Тимофей Кулябин: «Мне важно быстро забить гол»

– Тимофей, однажды вы признались, что в юности мечтали о спортивной карьере, а ваши родители грезили о дипломатическом поприще для вас. Что помешало сбыться вашей мечте и чем питались столь честолюбивые планы ваших родителей?
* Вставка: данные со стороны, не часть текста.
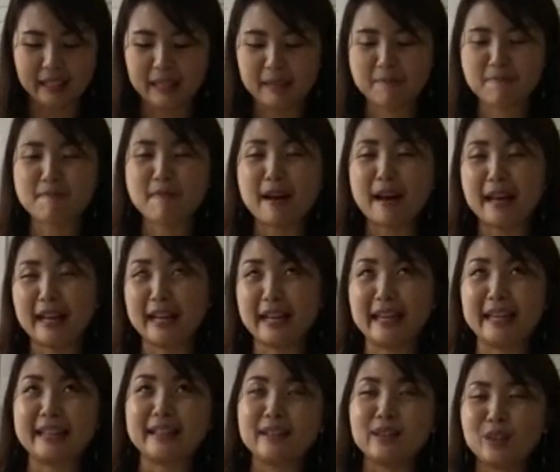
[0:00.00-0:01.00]
in
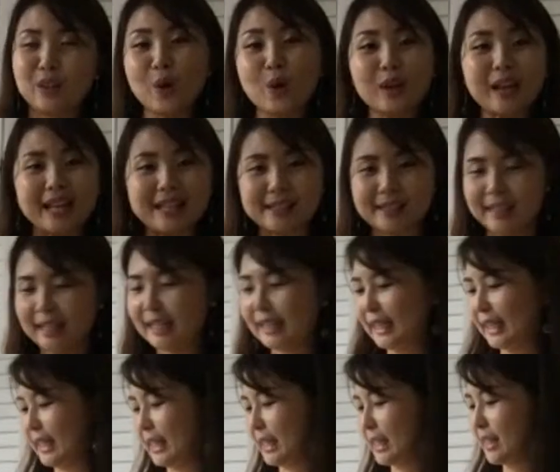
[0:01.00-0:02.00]
my long-lasting
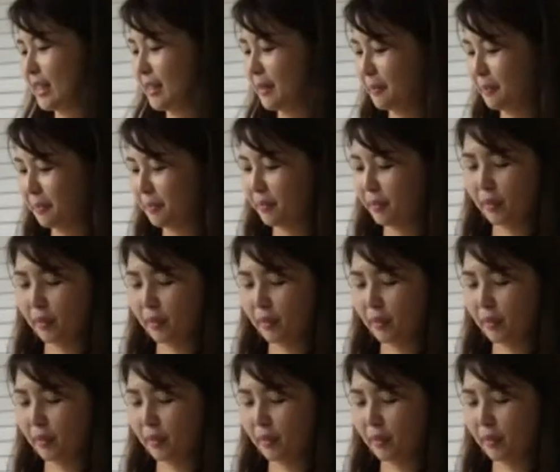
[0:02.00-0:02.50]
listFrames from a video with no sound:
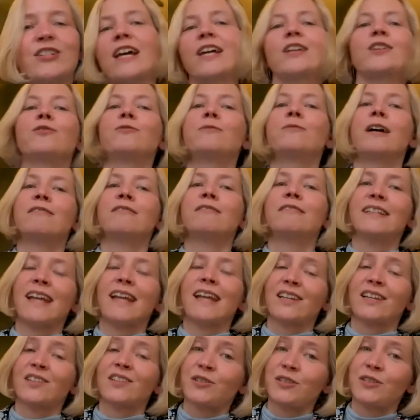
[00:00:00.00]
January
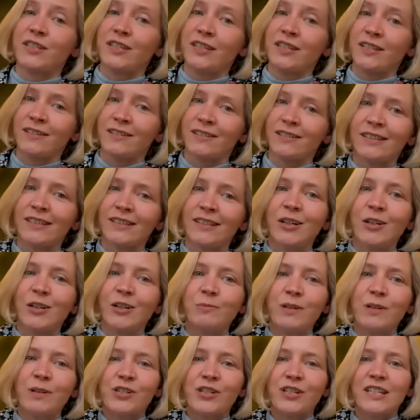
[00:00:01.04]
next year,
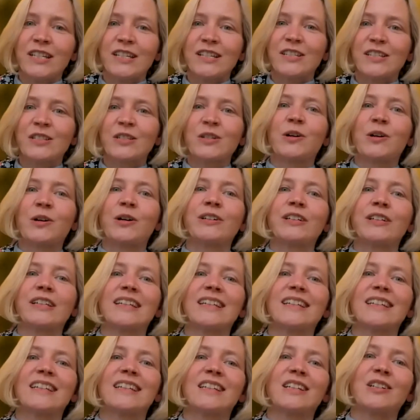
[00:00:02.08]
where she is
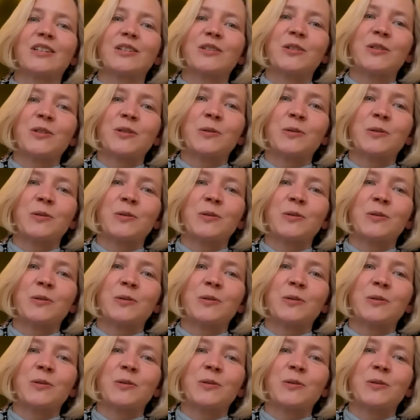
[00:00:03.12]
goingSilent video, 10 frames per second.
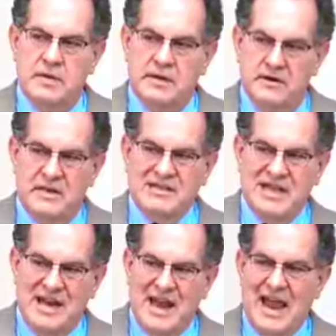But there is
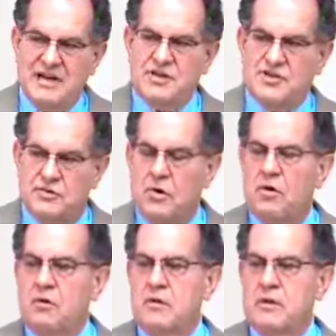a
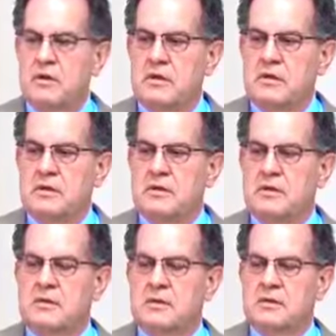natural
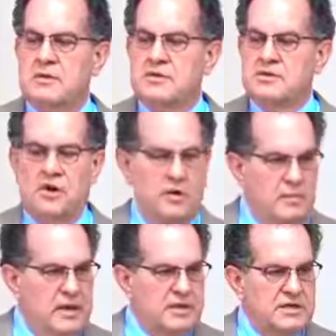
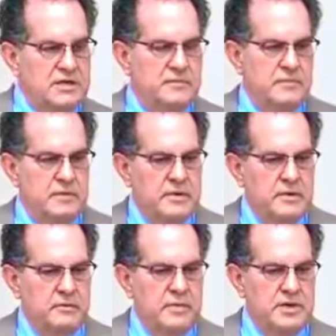discernment
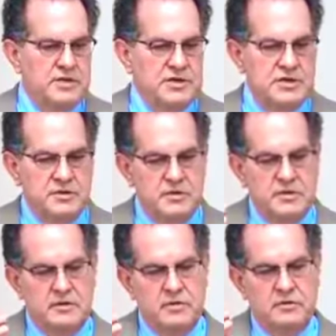which
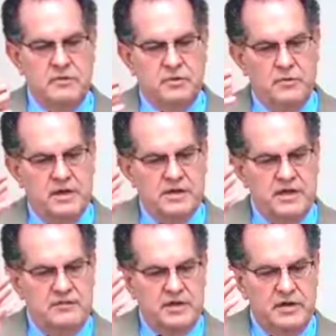with
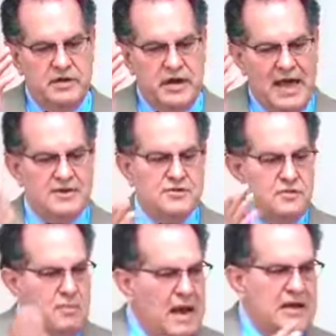which even
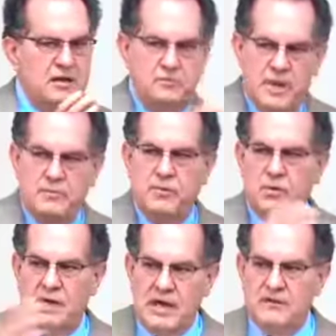natural-minded
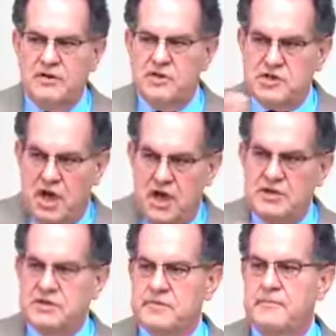people live and
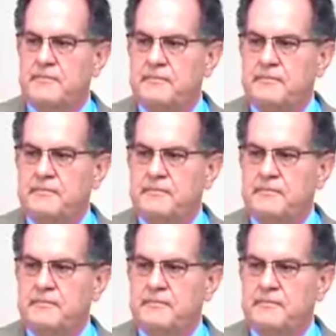judge.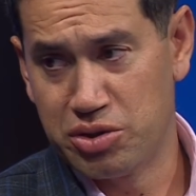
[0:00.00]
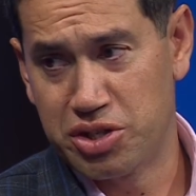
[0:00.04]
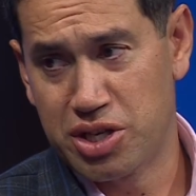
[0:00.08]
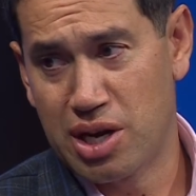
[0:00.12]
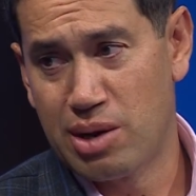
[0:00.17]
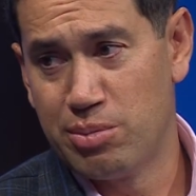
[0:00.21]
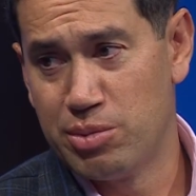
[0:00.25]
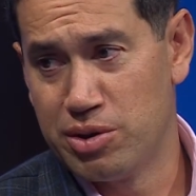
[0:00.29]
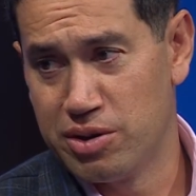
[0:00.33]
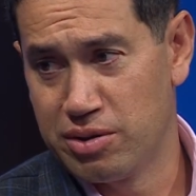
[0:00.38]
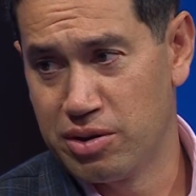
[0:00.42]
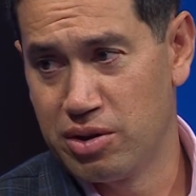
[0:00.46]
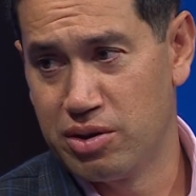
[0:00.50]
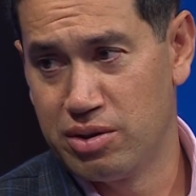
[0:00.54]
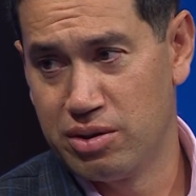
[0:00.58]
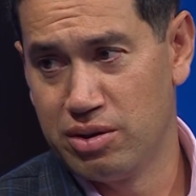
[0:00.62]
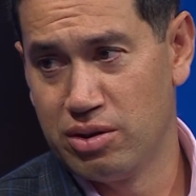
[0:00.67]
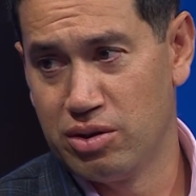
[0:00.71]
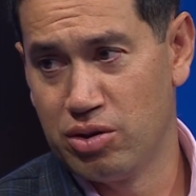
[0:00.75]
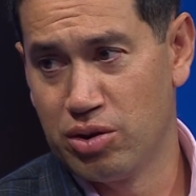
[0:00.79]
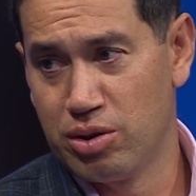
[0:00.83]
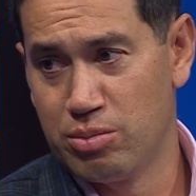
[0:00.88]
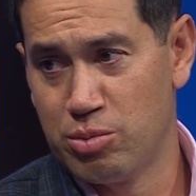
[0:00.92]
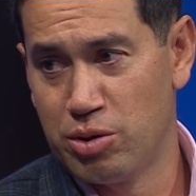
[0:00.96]
Sharma
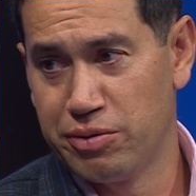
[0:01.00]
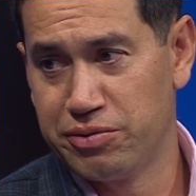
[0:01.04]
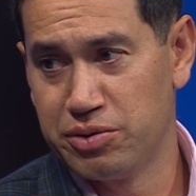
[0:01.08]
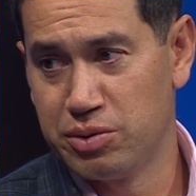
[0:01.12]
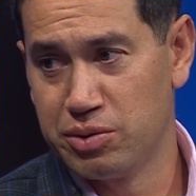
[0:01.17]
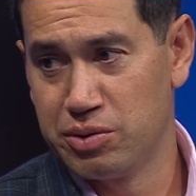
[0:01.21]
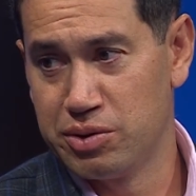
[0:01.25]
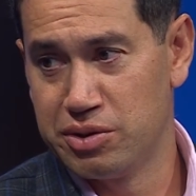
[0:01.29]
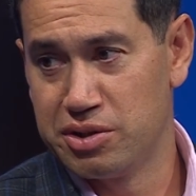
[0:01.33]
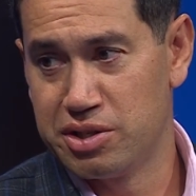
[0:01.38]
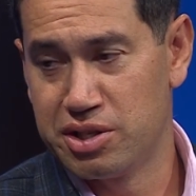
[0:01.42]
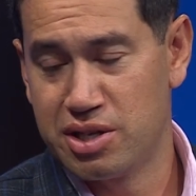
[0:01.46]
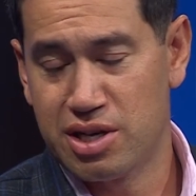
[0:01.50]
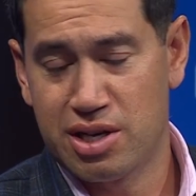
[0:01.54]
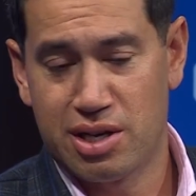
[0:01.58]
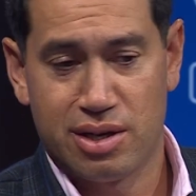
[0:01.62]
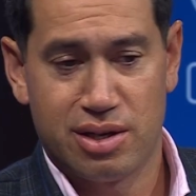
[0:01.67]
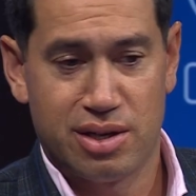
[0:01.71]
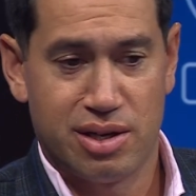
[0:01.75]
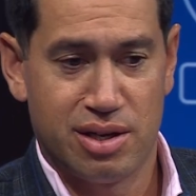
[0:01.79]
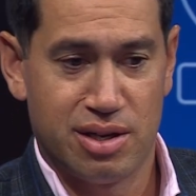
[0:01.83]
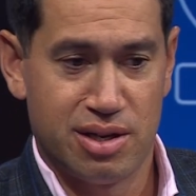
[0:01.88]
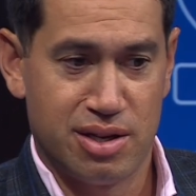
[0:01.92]
got them off to a good start.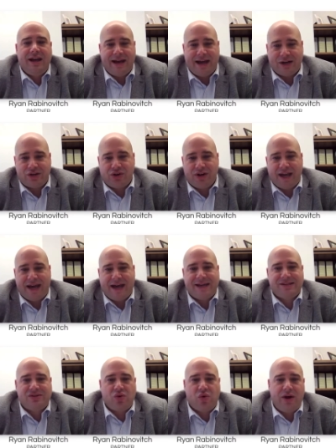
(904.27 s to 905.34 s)
natural
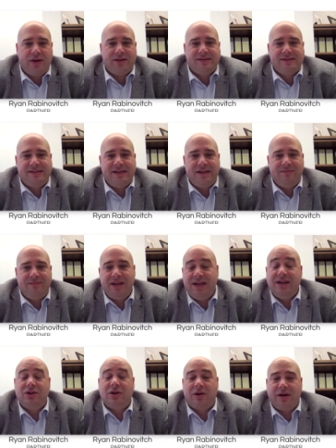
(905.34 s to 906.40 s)
gas, oil, steam,
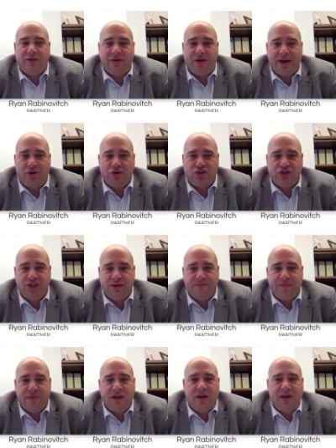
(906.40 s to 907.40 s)
heat, or other energy.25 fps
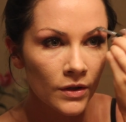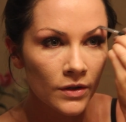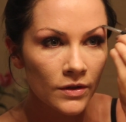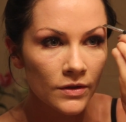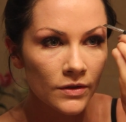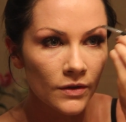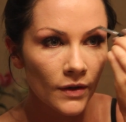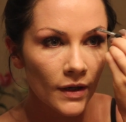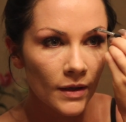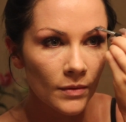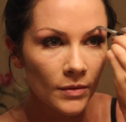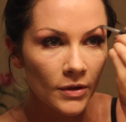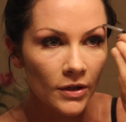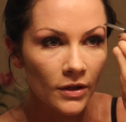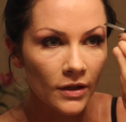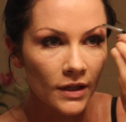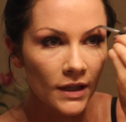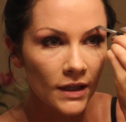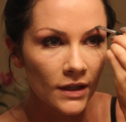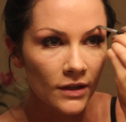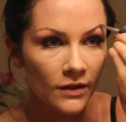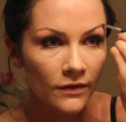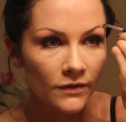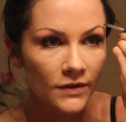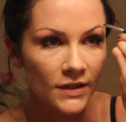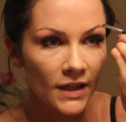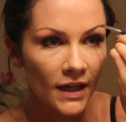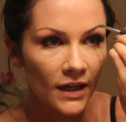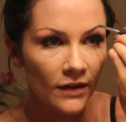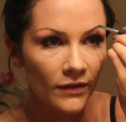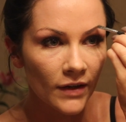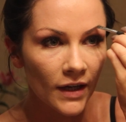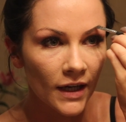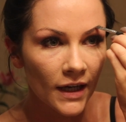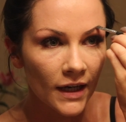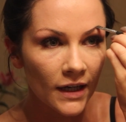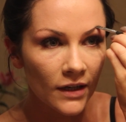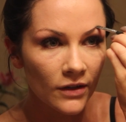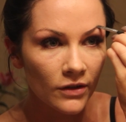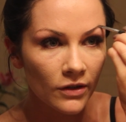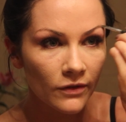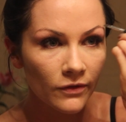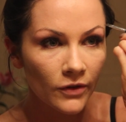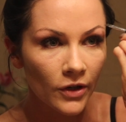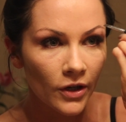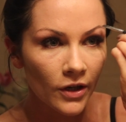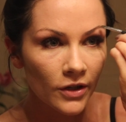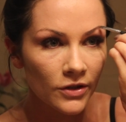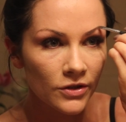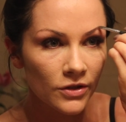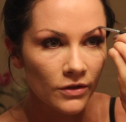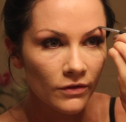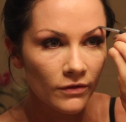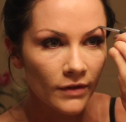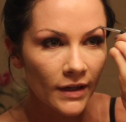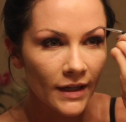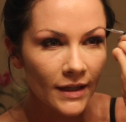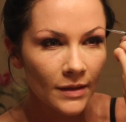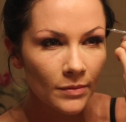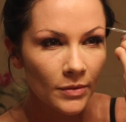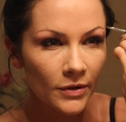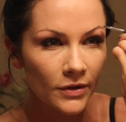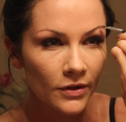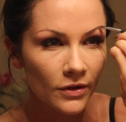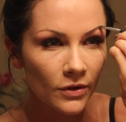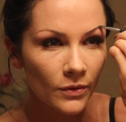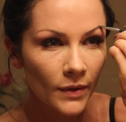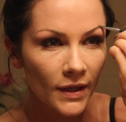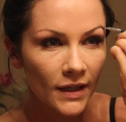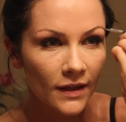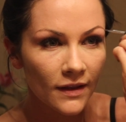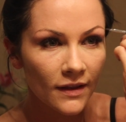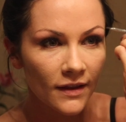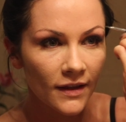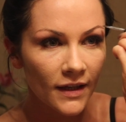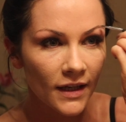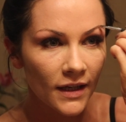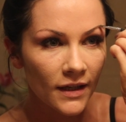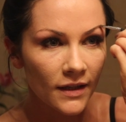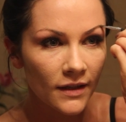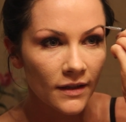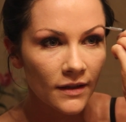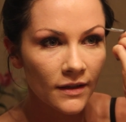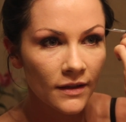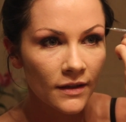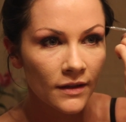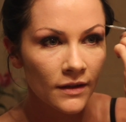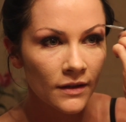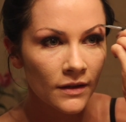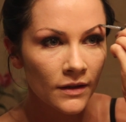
So I'm unlucky enough to have a high enough arch already, but they're quite thin.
— У нас в роду не было ни спортсменов, ни дипломатов, если вы на это намекаете. Самой выдающейся личностью был мой дед — самый молодой председатель колхоза в бывшем Союзе. Что касается видов на моё будущее отца и мамы, то они хотели, чтобы я занимался в жизни чем-то серьёзным, приносящим не только большие деньги, но и пользу обществу. Спортивные мечты разрушила моя собственная лень: необходимо было как минимум встать с дивана и записаться в спортивную секцию. Я этого не сделал, потому что к тому времени уже заболел театром. Мне было лет тринадцать, когда я подошёл к отцу и объявил: «Папа, я буду режиссёром!», на что он мне ответил: «Хорошо, только маме об этом не говори». Мама действительно этого очень не хотела, отец же отнёсся спокойно, потому что сам — человек театра: начинал актёром, а сейчас он — директор театра «Красный факел» в Новосибирске.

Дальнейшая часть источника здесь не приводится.